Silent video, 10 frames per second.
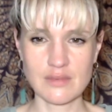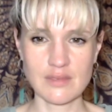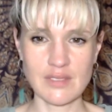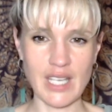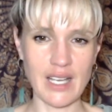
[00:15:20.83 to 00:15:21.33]

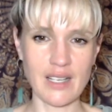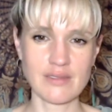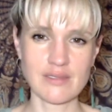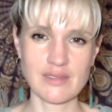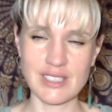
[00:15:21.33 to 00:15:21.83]
yeah,
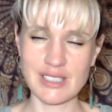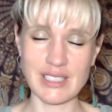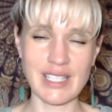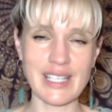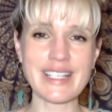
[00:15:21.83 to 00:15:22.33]
just
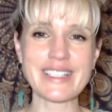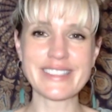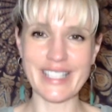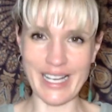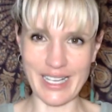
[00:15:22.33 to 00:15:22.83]

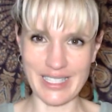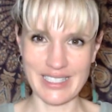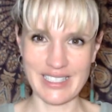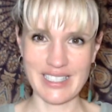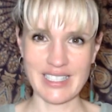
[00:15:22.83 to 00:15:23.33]
easier,
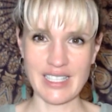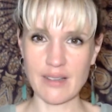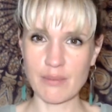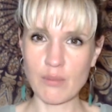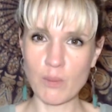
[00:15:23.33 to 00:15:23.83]
like
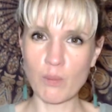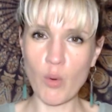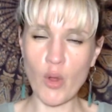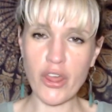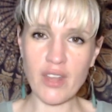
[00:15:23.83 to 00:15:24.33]

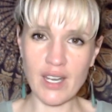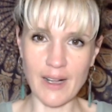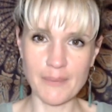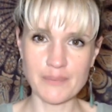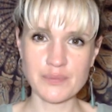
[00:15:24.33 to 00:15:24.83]
more thinner,
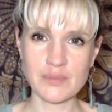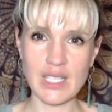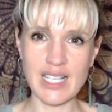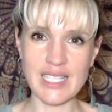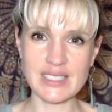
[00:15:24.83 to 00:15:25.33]

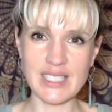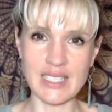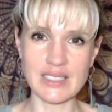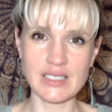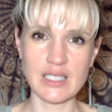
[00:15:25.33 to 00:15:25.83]
less
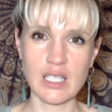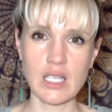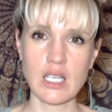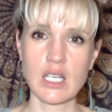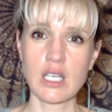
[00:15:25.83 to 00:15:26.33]
dense.
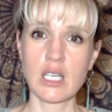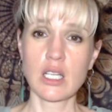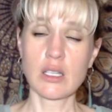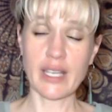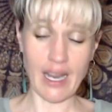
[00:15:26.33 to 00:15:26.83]

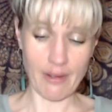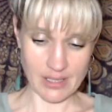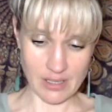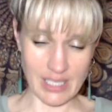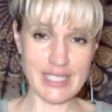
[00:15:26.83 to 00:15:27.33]
The
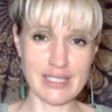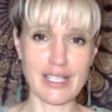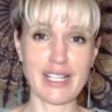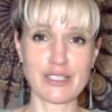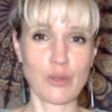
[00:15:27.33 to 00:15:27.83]
character Lisa,
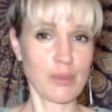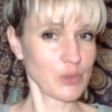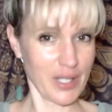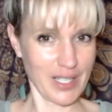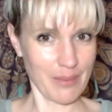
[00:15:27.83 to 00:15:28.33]
that's who I'm
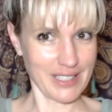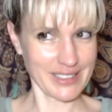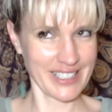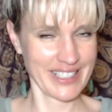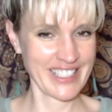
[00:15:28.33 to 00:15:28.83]
talking about.
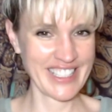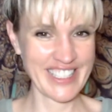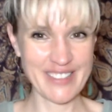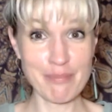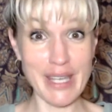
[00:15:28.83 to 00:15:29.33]

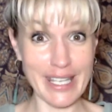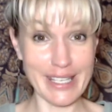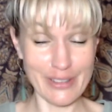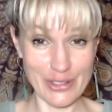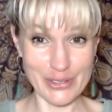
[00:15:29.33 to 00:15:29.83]
Me, you
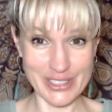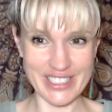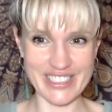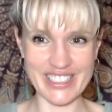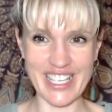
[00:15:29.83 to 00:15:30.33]
could also
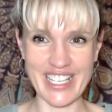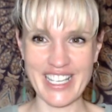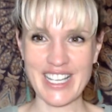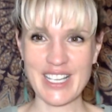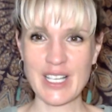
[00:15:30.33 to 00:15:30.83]
say.
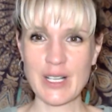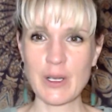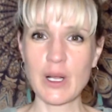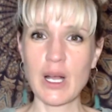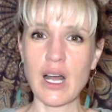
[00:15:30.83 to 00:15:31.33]

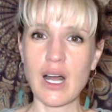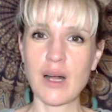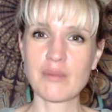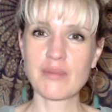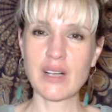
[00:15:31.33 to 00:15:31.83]

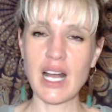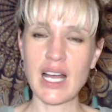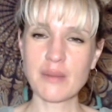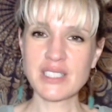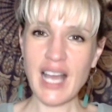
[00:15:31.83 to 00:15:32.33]
And
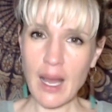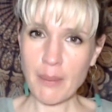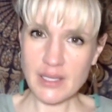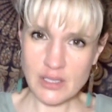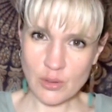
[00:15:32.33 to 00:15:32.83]
I'm so
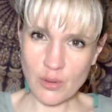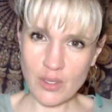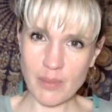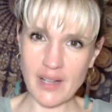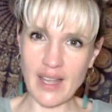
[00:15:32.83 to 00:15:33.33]
happy to talk
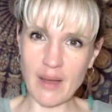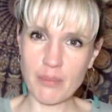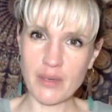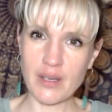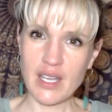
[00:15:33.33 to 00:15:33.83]
about that, but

### Task requirements
Every line above should be output exactly, except for the pictures.

### Solved problem
Silent video, 10 frames per second.
[00:15:20.83 to 00:15:21.33]

[00:15:21.33 to 00:15:21.83]
yeah,
[00:15:21.83 to 00:15:22.33]
just
[00:15:22.33 to 00:15:22.83]

[00:15:22.83 to 00:15:23.33]
easier,
[00:15:23.33 to 00:15:23.83]
like
[00:15:23.83 to 00:15:24.33]

[00:15:24.33 to 00:15:24.83]
more thinner,
[00:15:24.83 to 00:15:25.33]

[00:15:25.33 to 00:15:25.83]
less
[00:15:25.83 to 00:15:26.33]
dense.
[00:15:26.33 to 00:15:26.83]

[00:15:26.83 to 00:15:27.33]
The
[00:15:27.33 to 00:15:27.83]
character Lisa,
[00:15:27.83 to 00:15:28.33]
that's who I'm
[00:15:28.33 to 00:15:28.83]
talking about.
[00:15:28.83 to 00:15:29.33]

[00:15:29.33 to 00:15:29.83]
Me, you
[00:15:29.83 to 00:15:30.33]
could also
[00:15:30.33 to 00:15:30.83]
say.
[00:15:30.83 to 00:15:31.33]

[00:15:31.33 to 00:15:31.83]

[00:15:31.83 to 00:15:32.33]
And
[00:15:32.33 to 00:15:32.83]
I'm so
[00:15:32.83 to 00:15:33.33]
happy to talk
[00:15:33.33 to 00:15:33.83]
about that, but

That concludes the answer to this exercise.